The first argument is a char* buffer to print into. The function prints text into this buffer according to the format string which is the second argument and the argument-vector parameters represented by the elipsis (...). What's missing is a parameter that tells sprintf how long the buffer is - so it doesn't know the buffer size and assumes that it is infinite. So, the function has no way of knowing if an overflow happens and cannot prevent it. If the buffer is not long enough, then the function quite happily runs off the end and corrupts other data structures in memory. This kind of memory bug is extremely difficult to diagnose and fix. A common bodge (yes, it is a bodge, not a solution) is to simply make the buffer very large. However, that just pushes the problem further away, it doesn't fix it. Consider the case where one of the parameters in the format string is a command-line argument. You as a programmer have no control over the length of this argument. Therefore you have no way of deciding how big the buffer should be. Any "guess" at the size is a bodge.
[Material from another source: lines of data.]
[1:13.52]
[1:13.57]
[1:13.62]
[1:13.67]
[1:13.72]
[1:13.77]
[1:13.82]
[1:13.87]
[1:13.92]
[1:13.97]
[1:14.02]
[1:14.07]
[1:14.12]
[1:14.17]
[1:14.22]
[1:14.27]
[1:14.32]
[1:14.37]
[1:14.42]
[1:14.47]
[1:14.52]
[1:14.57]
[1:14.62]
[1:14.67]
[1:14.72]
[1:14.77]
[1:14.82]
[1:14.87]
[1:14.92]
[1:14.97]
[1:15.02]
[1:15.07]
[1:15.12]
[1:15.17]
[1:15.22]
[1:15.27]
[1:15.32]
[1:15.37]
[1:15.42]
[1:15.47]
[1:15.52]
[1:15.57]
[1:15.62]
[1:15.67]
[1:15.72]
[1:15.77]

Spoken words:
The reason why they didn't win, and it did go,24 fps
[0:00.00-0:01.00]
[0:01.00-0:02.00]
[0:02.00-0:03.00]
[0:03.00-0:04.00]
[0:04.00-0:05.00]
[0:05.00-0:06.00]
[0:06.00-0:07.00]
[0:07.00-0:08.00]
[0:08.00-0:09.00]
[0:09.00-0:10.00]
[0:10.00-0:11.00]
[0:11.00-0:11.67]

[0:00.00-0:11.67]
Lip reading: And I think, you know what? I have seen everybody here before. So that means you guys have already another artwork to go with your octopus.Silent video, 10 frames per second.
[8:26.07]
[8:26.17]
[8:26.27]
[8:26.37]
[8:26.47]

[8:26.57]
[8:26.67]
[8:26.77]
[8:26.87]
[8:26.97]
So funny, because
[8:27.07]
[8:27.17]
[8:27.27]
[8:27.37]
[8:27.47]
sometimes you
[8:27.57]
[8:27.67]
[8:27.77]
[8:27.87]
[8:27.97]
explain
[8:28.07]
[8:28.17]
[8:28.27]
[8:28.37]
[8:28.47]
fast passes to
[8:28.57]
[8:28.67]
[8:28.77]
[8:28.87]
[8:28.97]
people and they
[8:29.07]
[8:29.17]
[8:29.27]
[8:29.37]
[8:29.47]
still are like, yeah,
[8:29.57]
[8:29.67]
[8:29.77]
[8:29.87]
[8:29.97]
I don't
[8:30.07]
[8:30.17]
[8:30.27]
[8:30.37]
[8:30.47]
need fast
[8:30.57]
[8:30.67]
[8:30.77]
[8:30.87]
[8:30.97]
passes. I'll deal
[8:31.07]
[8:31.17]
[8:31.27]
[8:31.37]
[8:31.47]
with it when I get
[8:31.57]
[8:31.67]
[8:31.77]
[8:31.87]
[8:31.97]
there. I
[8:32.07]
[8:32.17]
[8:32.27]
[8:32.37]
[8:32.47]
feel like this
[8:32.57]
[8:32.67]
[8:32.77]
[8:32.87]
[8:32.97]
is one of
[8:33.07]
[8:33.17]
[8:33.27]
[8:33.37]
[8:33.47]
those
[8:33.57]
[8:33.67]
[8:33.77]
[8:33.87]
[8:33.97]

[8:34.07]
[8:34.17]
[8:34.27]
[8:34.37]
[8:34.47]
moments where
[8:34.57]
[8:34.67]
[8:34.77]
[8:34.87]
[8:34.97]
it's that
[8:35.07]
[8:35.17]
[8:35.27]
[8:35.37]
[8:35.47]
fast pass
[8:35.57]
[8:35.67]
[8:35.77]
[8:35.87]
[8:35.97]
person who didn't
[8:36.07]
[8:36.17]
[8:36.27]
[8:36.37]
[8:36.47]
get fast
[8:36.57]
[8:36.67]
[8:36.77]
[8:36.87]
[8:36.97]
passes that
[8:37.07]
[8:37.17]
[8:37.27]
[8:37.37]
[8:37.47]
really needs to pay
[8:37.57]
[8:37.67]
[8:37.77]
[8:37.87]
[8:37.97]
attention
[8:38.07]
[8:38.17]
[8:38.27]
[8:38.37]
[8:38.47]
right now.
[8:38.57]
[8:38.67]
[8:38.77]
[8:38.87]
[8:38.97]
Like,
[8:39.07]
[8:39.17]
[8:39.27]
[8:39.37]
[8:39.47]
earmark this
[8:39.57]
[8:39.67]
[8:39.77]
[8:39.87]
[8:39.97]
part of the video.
This horror of a function is commonly exploited by virus writers who send very long requests to web servers so that sprintf overflows its buffer and overwrites program code, replacing it with virus code. If sprintf did not exist in this form, we'd probably have fewer viruses.

IOStream provides functions for formatting text in a string (namely, a string-stream) that has no potential overflow problems. Therefore there is no justifiable use for sprintf.

In any case, using char* for string handling is obsolete because you have to write buckets of code to constantly check for possible buffer overflows. You should be using std::string which dynamically allocates more memory as required, so you can get on with writing the real code.

Note also that rule 7 explained why malloc/free/realloc are obsolete and potentially dangerous.